Saved entries:
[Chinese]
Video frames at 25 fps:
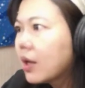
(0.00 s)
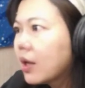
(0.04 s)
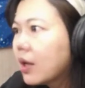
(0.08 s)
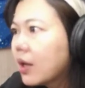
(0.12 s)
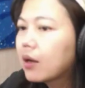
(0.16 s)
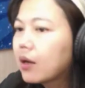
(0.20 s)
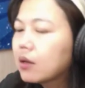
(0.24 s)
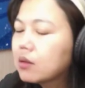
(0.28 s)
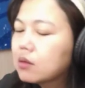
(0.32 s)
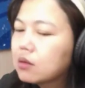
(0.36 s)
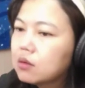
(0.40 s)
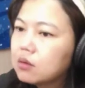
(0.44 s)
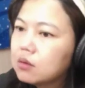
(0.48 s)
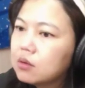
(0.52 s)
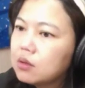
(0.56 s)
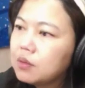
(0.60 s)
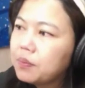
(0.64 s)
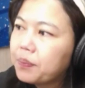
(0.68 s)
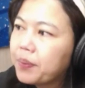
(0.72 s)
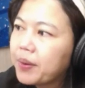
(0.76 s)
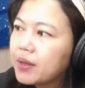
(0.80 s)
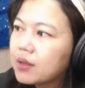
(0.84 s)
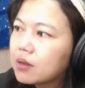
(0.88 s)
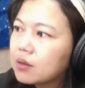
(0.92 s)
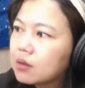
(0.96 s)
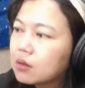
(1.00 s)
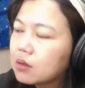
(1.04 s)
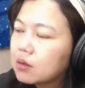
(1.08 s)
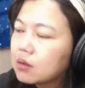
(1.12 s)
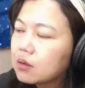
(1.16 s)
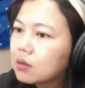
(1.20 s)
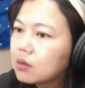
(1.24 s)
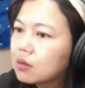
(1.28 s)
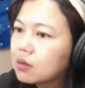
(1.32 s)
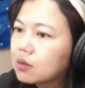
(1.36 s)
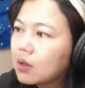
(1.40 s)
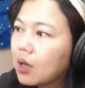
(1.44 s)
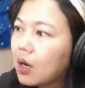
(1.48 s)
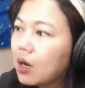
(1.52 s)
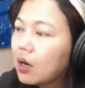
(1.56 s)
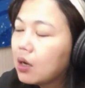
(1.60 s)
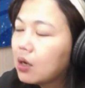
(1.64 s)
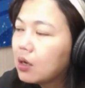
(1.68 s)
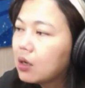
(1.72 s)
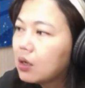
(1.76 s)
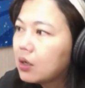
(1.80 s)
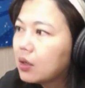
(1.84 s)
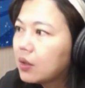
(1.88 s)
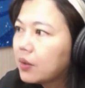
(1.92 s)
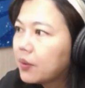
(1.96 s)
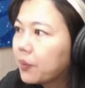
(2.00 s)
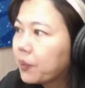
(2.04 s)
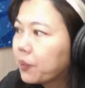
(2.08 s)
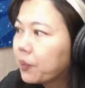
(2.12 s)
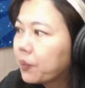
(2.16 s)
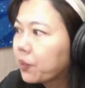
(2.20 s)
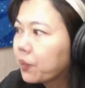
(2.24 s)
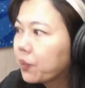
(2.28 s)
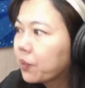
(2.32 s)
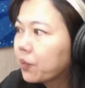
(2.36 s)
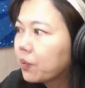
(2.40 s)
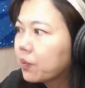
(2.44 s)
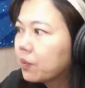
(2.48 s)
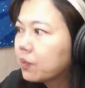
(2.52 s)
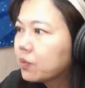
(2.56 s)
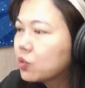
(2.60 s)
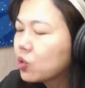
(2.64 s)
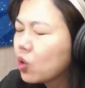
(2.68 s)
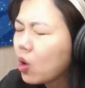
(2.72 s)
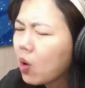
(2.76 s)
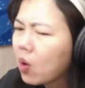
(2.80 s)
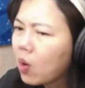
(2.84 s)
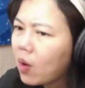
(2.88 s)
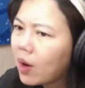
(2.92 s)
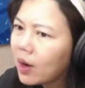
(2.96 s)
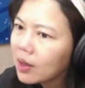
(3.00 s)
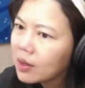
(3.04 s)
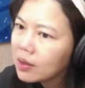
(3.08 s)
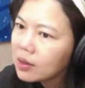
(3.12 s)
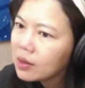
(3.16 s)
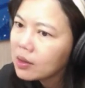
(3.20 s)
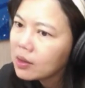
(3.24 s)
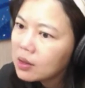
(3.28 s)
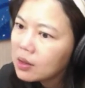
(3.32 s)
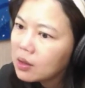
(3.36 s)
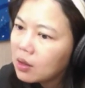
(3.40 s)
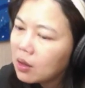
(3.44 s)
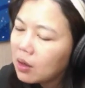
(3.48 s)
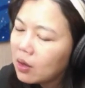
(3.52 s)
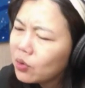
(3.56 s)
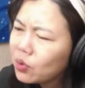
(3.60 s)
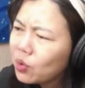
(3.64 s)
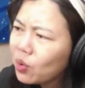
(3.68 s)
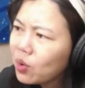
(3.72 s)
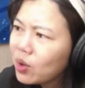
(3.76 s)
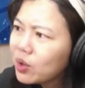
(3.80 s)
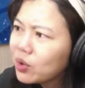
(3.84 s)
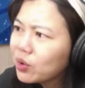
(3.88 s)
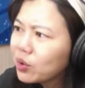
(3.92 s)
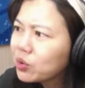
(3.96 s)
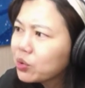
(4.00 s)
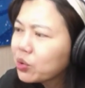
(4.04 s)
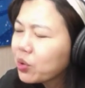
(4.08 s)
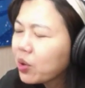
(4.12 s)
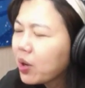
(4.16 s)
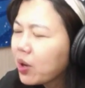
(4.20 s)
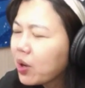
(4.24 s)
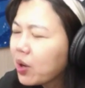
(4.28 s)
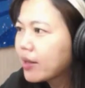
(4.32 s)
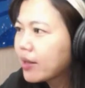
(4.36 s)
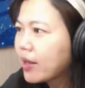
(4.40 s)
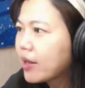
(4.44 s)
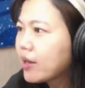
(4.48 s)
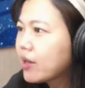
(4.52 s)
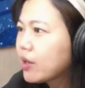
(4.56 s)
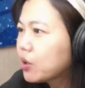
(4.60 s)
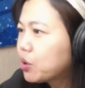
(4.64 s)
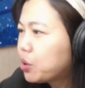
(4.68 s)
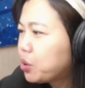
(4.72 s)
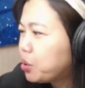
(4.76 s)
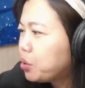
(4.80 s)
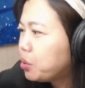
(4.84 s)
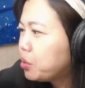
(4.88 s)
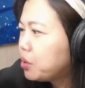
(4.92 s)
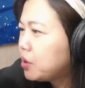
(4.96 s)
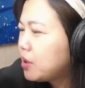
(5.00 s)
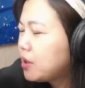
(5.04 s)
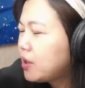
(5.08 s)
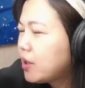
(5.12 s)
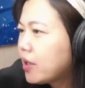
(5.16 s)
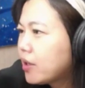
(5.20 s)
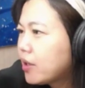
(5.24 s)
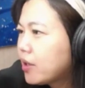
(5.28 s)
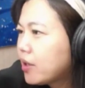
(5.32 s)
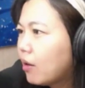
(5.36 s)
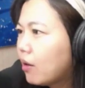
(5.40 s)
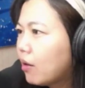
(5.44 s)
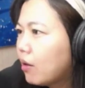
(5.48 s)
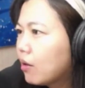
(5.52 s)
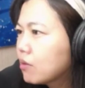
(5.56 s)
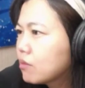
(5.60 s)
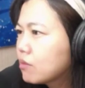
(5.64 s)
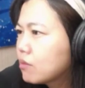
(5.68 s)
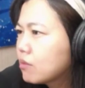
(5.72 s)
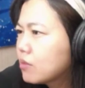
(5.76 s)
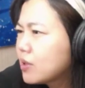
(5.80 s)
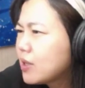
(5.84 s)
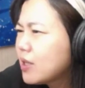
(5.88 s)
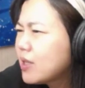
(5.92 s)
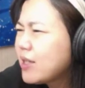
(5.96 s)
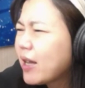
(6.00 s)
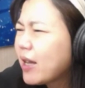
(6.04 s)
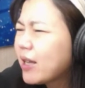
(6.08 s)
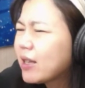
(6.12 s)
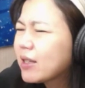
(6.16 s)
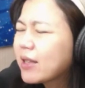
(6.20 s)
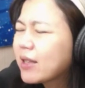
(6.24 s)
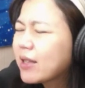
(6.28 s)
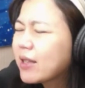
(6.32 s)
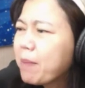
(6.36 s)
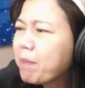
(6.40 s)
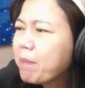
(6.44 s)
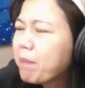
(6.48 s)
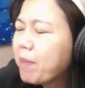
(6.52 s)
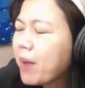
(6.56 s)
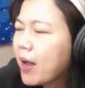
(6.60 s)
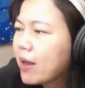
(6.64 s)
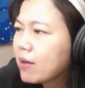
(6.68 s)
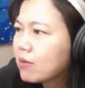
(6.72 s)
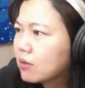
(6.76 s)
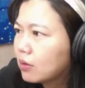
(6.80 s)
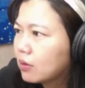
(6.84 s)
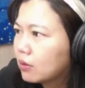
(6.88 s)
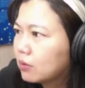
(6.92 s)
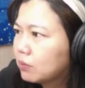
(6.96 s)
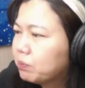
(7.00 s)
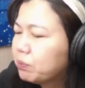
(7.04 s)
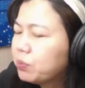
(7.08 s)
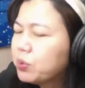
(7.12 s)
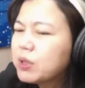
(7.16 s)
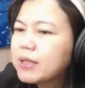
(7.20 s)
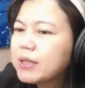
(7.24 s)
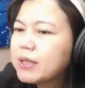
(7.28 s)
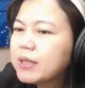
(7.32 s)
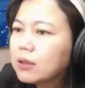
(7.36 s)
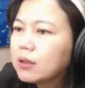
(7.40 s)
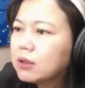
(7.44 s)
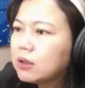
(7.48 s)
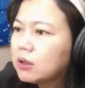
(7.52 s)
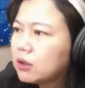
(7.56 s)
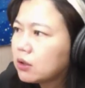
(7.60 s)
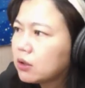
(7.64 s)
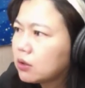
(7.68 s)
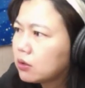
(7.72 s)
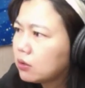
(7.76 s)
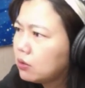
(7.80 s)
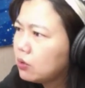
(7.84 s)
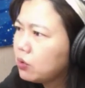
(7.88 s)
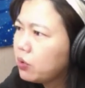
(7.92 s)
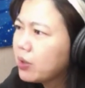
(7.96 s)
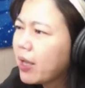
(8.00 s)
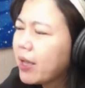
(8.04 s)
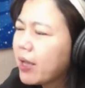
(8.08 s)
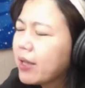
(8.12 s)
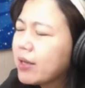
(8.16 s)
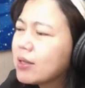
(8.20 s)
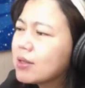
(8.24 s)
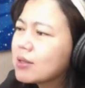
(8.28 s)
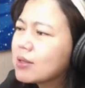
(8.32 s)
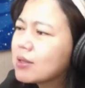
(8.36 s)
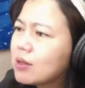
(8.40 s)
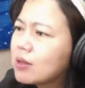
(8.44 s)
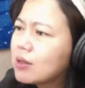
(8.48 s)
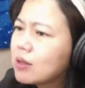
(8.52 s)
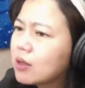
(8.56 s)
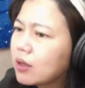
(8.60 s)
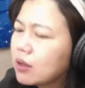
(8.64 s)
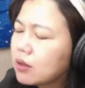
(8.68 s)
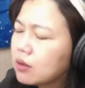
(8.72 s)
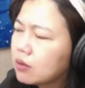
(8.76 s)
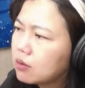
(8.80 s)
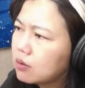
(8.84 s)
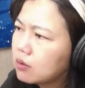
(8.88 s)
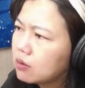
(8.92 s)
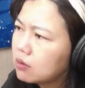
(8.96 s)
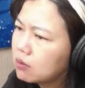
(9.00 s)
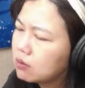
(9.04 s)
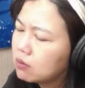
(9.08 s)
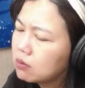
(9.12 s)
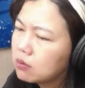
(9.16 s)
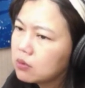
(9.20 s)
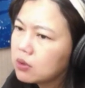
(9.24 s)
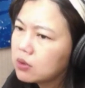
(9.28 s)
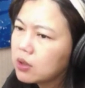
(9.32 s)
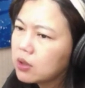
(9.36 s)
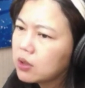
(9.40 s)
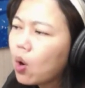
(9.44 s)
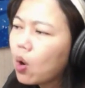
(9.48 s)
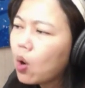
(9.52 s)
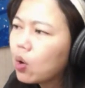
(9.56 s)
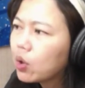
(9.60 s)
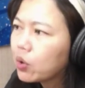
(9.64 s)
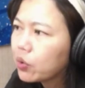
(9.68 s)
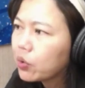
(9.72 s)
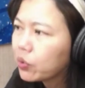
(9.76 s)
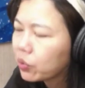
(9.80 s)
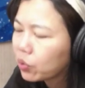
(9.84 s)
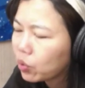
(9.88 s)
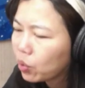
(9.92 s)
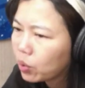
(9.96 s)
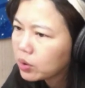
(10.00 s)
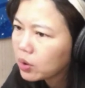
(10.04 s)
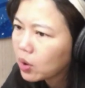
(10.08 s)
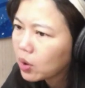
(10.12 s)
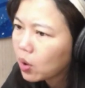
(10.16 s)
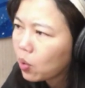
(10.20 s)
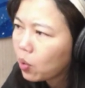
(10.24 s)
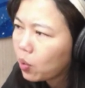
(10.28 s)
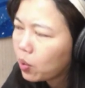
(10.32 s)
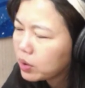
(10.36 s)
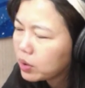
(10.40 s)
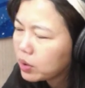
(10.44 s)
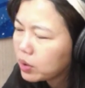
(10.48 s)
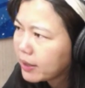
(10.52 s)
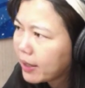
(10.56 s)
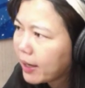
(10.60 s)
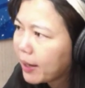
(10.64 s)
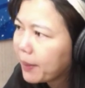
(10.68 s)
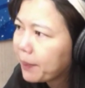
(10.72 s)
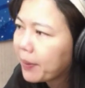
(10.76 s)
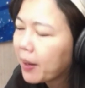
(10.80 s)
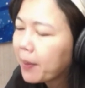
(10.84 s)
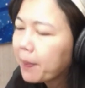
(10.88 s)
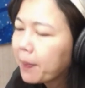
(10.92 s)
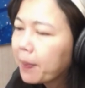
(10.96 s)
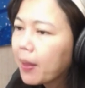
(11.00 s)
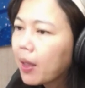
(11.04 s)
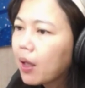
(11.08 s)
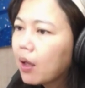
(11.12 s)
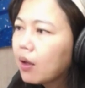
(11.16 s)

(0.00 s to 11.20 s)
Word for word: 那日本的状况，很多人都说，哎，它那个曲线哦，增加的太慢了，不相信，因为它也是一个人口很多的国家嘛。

→ What needs to be done
Set every entry down again word for word, but not the pictures.

→ Reply
[Chinese]
Video frames at 25 fps:
(0.00 s)
(0.04 s)
(0.08 s)
(0.12 s)
(0.16 s)
(0.20 s)
(0.24 s)
(0.28 s)
(0.32 s)
(0.36 s)
(0.40 s)
(0.44 s)
(0.48 s)
(0.52 s)
(0.56 s)
(0.60 s)
(0.64 s)
(0.68 s)
(0.72 s)
(0.76 s)
(0.80 s)
(0.84 s)
(0.88 s)
(0.92 s)
(0.96 s)
(1.00 s)
(1.04 s)
(1.08 s)
(1.12 s)
(1.16 s)
(1.20 s)
(1.24 s)
(1.28 s)
(1.32 s)
(1.36 s)
(1.40 s)
(1.44 s)
(1.48 s)
(1.52 s)
(1.56 s)
(1.60 s)
(1.64 s)
(1.68 s)
(1.72 s)
(1.76 s)
(1.80 s)
(1.84 s)
(1.88 s)
(1.92 s)
(1.96 s)
(2.00 s)
(2.04 s)
(2.08 s)
(2.12 s)
(2.16 s)
(2.20 s)
(2.24 s)
(2.28 s)
(2.32 s)
(2.36 s)
(2.40 s)
(2.44 s)
(2.48 s)
(2.52 s)
(2.56 s)
(2.60 s)
(2.64 s)
(2.68 s)
(2.72 s)
(2.76 s)
(2.80 s)
(2.84 s)
(2.88 s)
(2.92 s)
(2.96 s)
(3.00 s)
(3.04 s)
(3.08 s)
(3.12 s)
(3.16 s)
(3.20 s)
(3.24 s)
(3.28 s)
(3.32 s)
(3.36 s)
(3.40 s)
(3.44 s)
(3.48 s)
(3.52 s)
(3.56 s)
(3.60 s)
(3.64 s)
(3.68 s)
(3.72 s)
(3.76 s)
(3.80 s)
(3.84 s)
(3.88 s)
(3.92 s)
(3.96 s)
(4.00 s)
(4.04 s)
(4.08 s)
(4.12 s)
(4.16 s)
(4.20 s)
(4.24 s)
(4.28 s)
(4.32 s)
(4.36 s)
(4.40 s)
(4.44 s)
(4.48 s)
(4.52 s)
(4.56 s)
(4.60 s)
(4.64 s)
(4.68 s)
(4.72 s)
(4.76 s)
(4.80 s)
(4.84 s)
(4.88 s)
(4.92 s)
(4.96 s)
(5.00 s)
(5.04 s)
(5.08 s)
(5.12 s)
(5.16 s)
(5.20 s)
(5.24 s)
(5.28 s)
(5.32 s)
(5.36 s)
(5.40 s)
(5.44 s)
(5.48 s)
(5.52 s)
(5.56 s)
(5.60 s)
(5.64 s)
(5.68 s)
(5.72 s)
(5.76 s)
(5.80 s)
(5.84 s)
(5.88 s)
(5.92 s)
(5.96 s)
(6.00 s)
(6.04 s)
(6.08 s)
(6.12 s)
(6.16 s)
(6.20 s)
(6.24 s)
(6.28 s)
(6.32 s)
(6.36 s)
(6.40 s)
(6.44 s)
(6.48 s)
(6.52 s)
(6.56 s)
(6.60 s)
(6.64 s)
(6.68 s)
(6.72 s)
(6.76 s)
(6.80 s)
(6.84 s)
(6.88 s)
(6.92 s)
(6.96 s)
(7.00 s)
(7.04 s)
(7.08 s)
(7.12 s)
(7.16 s)
(7.20 s)
(7.24 s)
(7.28 s)
(7.32 s)
(7.36 s)
(7.40 s)
(7.44 s)
(7.48 s)
(7.52 s)
(7.56 s)
(7.60 s)
(7.64 s)
(7.68 s)
(7.72 s)
(7.76 s)
(7.80 s)
(7.84 s)
(7.88 s)
(7.92 s)
(7.96 s)
(8.00 s)
(8.04 s)
(8.08 s)
(8.12 s)
(8.16 s)
(8.20 s)
(8.24 s)
(8.28 s)
(8.32 s)
(8.36 s)
(8.40 s)
(8.44 s)
(8.48 s)
(8.52 s)
(8.56 s)
(8.60 s)
(8.64 s)
(8.68 s)
(8.72 s)
(8.76 s)
(8.80 s)
(8.84 s)
(8.88 s)
(8.92 s)
(8.96 s)
(9.00 s)
(9.04 s)
(9.08 s)
(9.12 s)
(9.16 s)
(9.20 s)
(9.24 s)
(9.28 s)
(9.32 s)
(9.36 s)
(9.40 s)
(9.44 s)
(9.48 s)
(9.52 s)
(9.56 s)
(9.60 s)
(9.64 s)
(9.68 s)
(9.72 s)
(9.76 s)
(9.80 s)
(9.84 s)
(9.88 s)
(9.92 s)
(9.96 s)
(10.00 s)
(10.04 s)
(10.08 s)
(10.12 s)
(10.16 s)
(10.20 s)
(10.24 s)
(10.28 s)
(10.32 s)
(10.36 s)
(10.40 s)
(10.44 s)
(10.48 s)
(10.52 s)
(10.56 s)
(10.60 s)
(10.64 s)
(10.68 s)
(10.72 s)
(10.76 s)
(10.80 s)
(10.84 s)
(10.88 s)
(10.92 s)
(10.96 s)
(11.00 s)
(11.04 s)
(11.08 s)
(11.12 s)
(11.16 s)

(0.00 s to 11.20 s)
Word for word: 那日本的状况，很多人都说，哎，它那个曲线哦，增加的太慢了，不相信，因为它也是一个人口很多的国家嘛。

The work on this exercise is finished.